◆ Description of the task ◆
Take every line in the entries that includes the word "frames" and copy it.

◆ Dataset content ◆
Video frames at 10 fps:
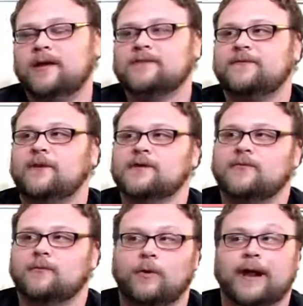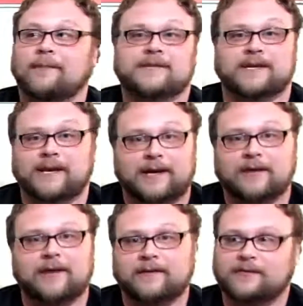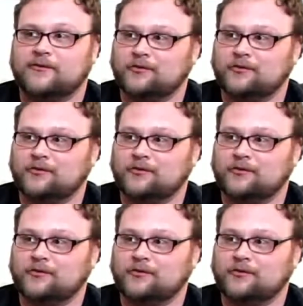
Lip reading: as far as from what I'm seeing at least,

--

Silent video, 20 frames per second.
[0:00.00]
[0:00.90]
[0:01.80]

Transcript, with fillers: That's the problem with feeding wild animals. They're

◆ Written answer ◆
Video frames at 10 fps:
Silent video, 20 frames per second.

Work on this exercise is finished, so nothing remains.